BuildAll(Cmd+B)を実行し,虫のようなアイコンの下三角を押し,
先ほど設定したデバッガを実行します.ここではnucleo_Debugです.
うまく実行されれば,Perspectiveを変更しますか?と聞かれるのでYesと答えて,次のようにデバッグ専用の見た目に変化します.
ここまできたら,左上の右三角の実行ボタンを押せば,
Hello ARM World!
System clock: 72000000 Hz
Second 1
Second 2
Second 3
…
とコンソールに表示されるはずです.成功です.おめでとうございます.
この画面では,左上の一時停止ボタンを押せば一時停止されますし,停止ボタンを押せば終了します.
ソースの行番号をクリックすればブレークポイントも設定できます.
コンソール右上の停止ボタン,×ボタンを押せばデバッガは終了し,元の見た目に戻したければ,画面右上のC/C++と言う名前のボタンを押せば元に戻ります.
さて,プログラムは動いたのですが,本当はこのプログラム,LEDも点滅するはずです.BlinkLED.cとかあるんでそう思いますよね.
LEDが光らないのは,どうやら設定されているピン番号が違うかららしいです.
右のProjectExplorerから,プロジェクト名 -> src -> BlinkLed.cpp -> BlinkLed.hを選択すると,BlinkLed.cppの中の#include "BlinkLed.h"

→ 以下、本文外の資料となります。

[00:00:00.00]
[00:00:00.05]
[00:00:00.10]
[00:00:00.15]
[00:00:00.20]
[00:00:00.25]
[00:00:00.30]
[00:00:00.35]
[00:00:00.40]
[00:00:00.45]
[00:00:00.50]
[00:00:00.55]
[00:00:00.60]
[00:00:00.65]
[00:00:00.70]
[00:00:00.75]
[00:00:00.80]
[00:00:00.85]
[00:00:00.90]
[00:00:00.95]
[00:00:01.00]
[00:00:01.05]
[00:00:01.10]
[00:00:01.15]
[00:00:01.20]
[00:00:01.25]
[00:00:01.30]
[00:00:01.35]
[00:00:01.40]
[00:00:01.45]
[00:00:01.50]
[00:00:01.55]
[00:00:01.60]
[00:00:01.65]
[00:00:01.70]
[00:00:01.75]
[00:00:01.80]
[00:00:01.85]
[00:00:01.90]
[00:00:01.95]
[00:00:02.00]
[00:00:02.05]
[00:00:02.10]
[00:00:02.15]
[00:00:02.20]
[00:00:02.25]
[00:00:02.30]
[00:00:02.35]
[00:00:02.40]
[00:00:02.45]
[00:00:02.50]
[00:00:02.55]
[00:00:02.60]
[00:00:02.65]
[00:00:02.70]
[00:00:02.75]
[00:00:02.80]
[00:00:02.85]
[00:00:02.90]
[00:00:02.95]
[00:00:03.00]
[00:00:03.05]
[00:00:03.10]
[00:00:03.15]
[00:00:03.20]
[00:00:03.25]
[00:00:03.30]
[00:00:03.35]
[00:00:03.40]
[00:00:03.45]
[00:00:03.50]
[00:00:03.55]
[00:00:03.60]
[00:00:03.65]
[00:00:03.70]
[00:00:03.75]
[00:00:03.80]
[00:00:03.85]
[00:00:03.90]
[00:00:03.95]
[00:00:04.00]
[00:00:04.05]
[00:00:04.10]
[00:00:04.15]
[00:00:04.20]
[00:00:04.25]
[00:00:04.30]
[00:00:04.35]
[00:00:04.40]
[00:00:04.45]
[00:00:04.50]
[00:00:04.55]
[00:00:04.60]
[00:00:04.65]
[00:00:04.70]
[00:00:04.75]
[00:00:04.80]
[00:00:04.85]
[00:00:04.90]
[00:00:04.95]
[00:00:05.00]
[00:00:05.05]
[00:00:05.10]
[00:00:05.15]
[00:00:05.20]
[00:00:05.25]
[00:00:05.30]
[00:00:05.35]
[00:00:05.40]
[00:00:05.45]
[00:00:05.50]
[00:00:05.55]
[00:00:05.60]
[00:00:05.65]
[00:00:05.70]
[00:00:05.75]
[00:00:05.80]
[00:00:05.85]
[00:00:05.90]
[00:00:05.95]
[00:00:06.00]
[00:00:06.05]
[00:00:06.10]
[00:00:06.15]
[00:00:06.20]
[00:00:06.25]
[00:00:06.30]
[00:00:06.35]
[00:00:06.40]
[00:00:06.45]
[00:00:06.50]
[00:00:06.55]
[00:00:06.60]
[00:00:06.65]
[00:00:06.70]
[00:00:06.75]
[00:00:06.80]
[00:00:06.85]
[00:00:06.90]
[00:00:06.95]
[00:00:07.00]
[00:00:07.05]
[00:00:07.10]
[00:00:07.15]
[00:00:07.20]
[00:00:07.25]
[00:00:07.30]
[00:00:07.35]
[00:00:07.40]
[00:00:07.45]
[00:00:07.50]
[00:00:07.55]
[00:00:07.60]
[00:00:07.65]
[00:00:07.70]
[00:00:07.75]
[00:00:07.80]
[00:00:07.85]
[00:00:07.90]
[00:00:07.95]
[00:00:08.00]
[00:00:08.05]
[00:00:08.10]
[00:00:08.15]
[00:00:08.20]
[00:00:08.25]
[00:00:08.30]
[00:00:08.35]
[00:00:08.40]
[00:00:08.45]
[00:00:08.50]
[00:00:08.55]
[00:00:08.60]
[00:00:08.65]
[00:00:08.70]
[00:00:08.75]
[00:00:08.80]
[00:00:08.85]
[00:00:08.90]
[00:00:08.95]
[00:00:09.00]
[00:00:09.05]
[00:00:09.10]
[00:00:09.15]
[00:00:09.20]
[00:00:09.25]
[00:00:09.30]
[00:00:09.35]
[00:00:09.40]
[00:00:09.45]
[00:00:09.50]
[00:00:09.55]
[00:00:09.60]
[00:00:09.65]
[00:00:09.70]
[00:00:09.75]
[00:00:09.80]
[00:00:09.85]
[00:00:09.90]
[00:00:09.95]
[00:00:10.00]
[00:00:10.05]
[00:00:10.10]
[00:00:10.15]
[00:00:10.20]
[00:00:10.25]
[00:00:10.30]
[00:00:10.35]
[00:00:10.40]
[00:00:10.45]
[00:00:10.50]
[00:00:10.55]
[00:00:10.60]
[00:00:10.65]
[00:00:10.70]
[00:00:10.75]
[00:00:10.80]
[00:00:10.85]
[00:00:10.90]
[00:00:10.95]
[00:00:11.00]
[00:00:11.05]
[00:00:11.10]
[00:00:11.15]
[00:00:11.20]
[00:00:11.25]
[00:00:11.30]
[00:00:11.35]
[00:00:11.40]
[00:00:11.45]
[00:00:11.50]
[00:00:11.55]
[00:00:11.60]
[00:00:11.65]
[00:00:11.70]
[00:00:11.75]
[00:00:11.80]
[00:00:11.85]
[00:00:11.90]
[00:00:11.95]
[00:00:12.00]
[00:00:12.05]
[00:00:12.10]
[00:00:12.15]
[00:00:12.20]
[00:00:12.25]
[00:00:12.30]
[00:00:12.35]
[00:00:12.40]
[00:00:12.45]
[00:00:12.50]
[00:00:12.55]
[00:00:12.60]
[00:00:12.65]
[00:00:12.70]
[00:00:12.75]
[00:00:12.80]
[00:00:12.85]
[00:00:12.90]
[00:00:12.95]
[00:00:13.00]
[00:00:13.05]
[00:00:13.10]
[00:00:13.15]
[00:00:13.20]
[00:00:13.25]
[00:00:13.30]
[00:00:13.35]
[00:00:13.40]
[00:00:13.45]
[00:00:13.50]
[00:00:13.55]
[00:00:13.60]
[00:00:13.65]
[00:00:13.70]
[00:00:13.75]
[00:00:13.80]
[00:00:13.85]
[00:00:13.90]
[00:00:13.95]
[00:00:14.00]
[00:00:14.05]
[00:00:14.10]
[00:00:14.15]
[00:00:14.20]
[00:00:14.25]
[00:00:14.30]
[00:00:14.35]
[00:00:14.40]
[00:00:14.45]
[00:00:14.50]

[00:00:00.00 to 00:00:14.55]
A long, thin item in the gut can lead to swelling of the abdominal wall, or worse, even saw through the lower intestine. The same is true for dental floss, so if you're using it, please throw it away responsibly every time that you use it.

の部分にハイライトがかかるので,右クリック -> Open DeclarationでBlinkLed.hが開きます.
19行目と20行目を次のように修正します.
LEDはPORTAの5番に接続されているようなので,そのように変更します.
#define BLINK_PORT_NUMBER (0)
#define BLINK_PIN_NUMBER (5)
先程と同様にBuildAllからDebugで書き込むと,ボード上のLD2が点滅していることがわかります.
これで LEDチカチカ ,いわゆる 電子工作におけるHello World ができました.
終わりに
ここまでで,Nucleoボードの環境構築が終了しました.
その2では,いよいよ 伝統的な マイコンプログラミングを行なっていきたいと思います.